[Opening Exercise data section]

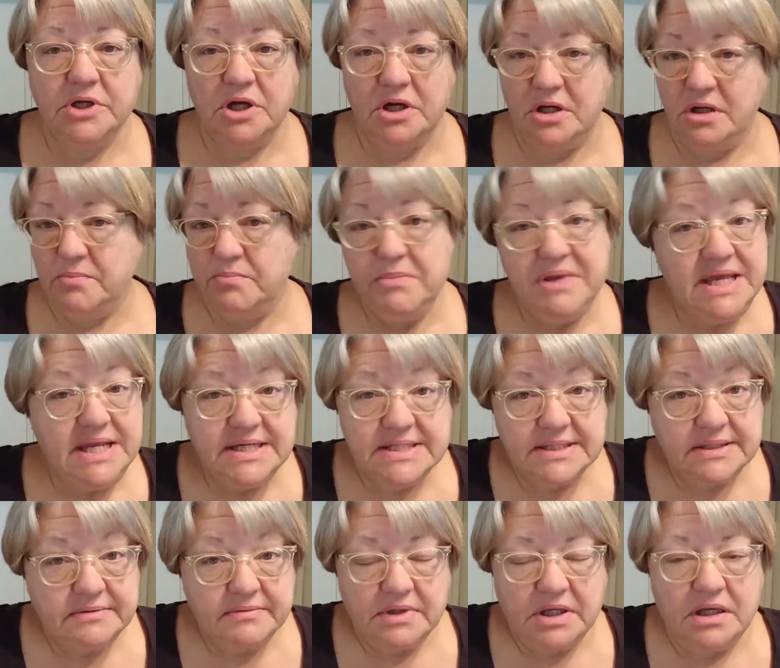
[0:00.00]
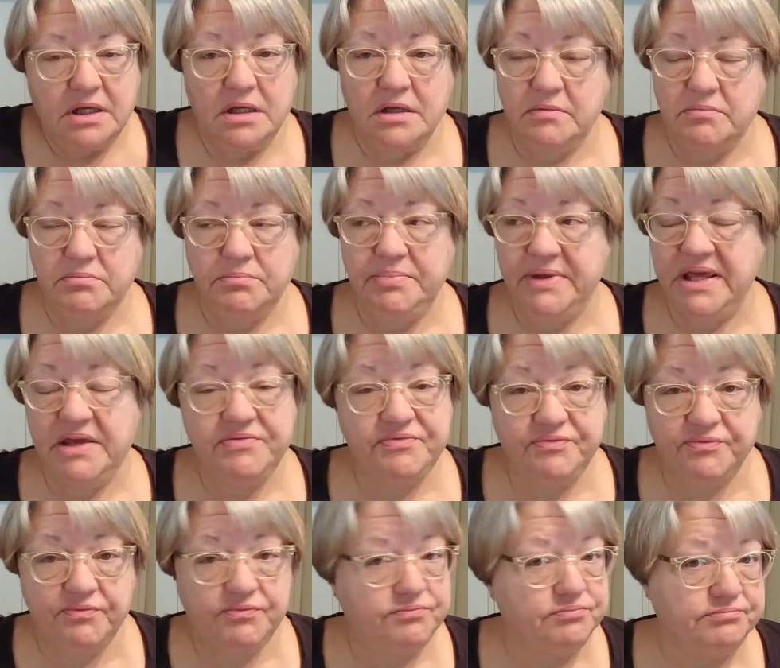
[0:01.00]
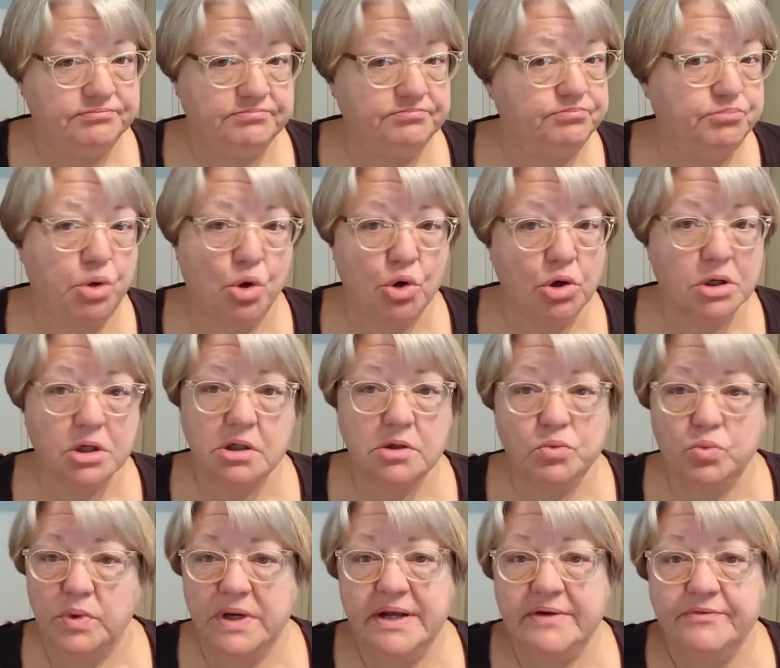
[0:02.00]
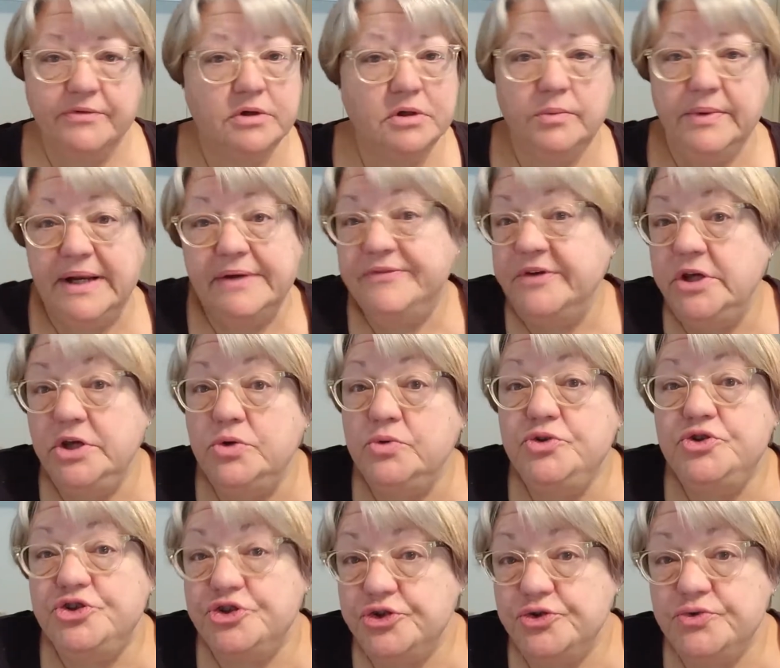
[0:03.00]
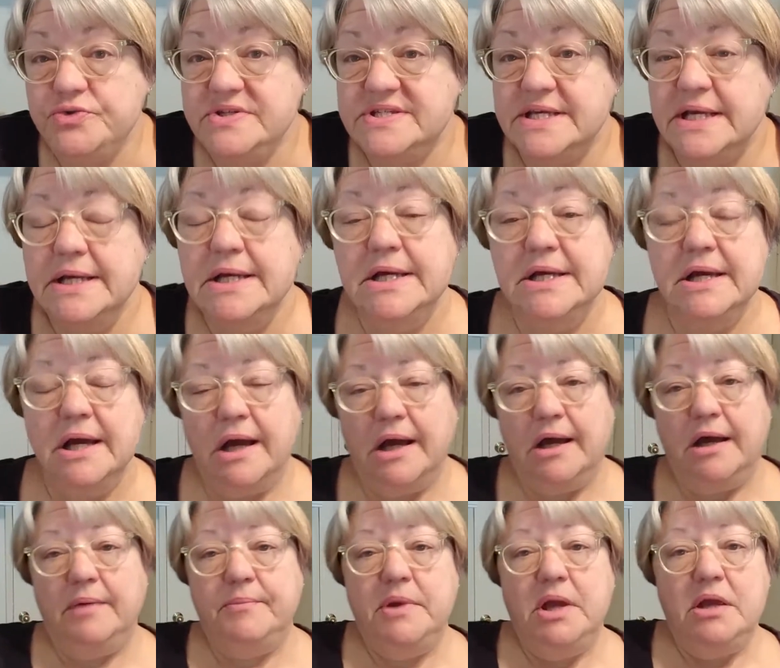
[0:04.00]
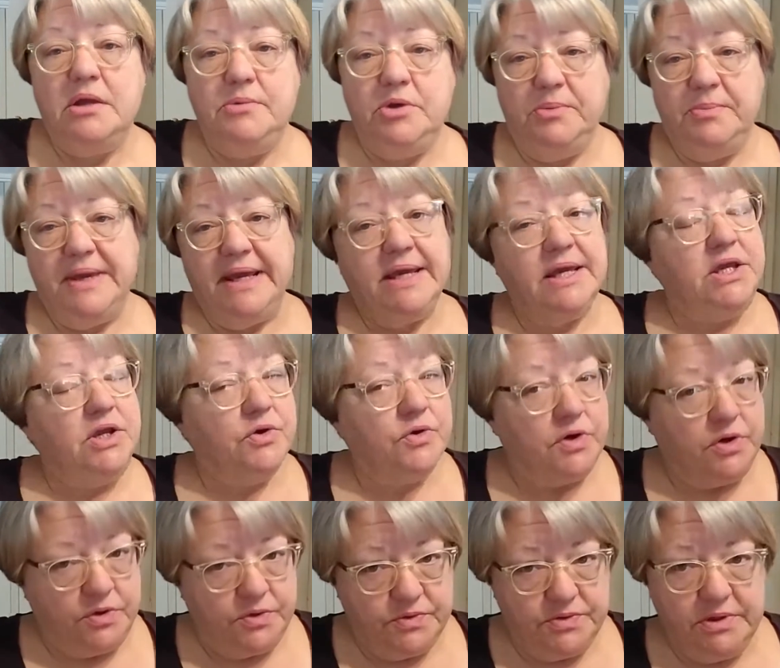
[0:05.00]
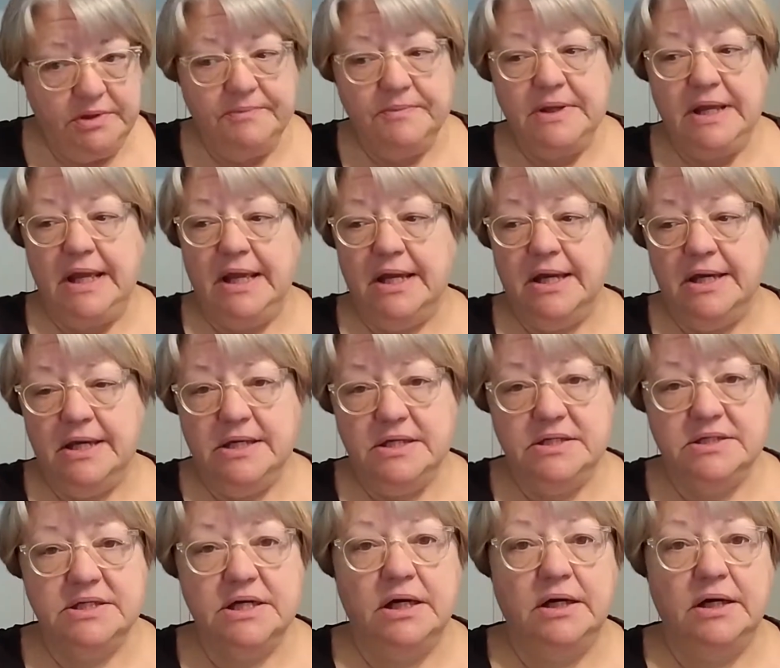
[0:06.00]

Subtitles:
meat, beef, pork, whatever you choose. You make it your own, and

[Closing Exercise data section]

The entries above are to be repeated exactly, except for any pictures.

[0:00.00]
[0:01.00]
[0:02.00]
[0:03.00]
[0:04.00]
[0:05.00]
[0:06.00]

Subtitles:
meat, beef, pork, whatever you choose. You make it your own, and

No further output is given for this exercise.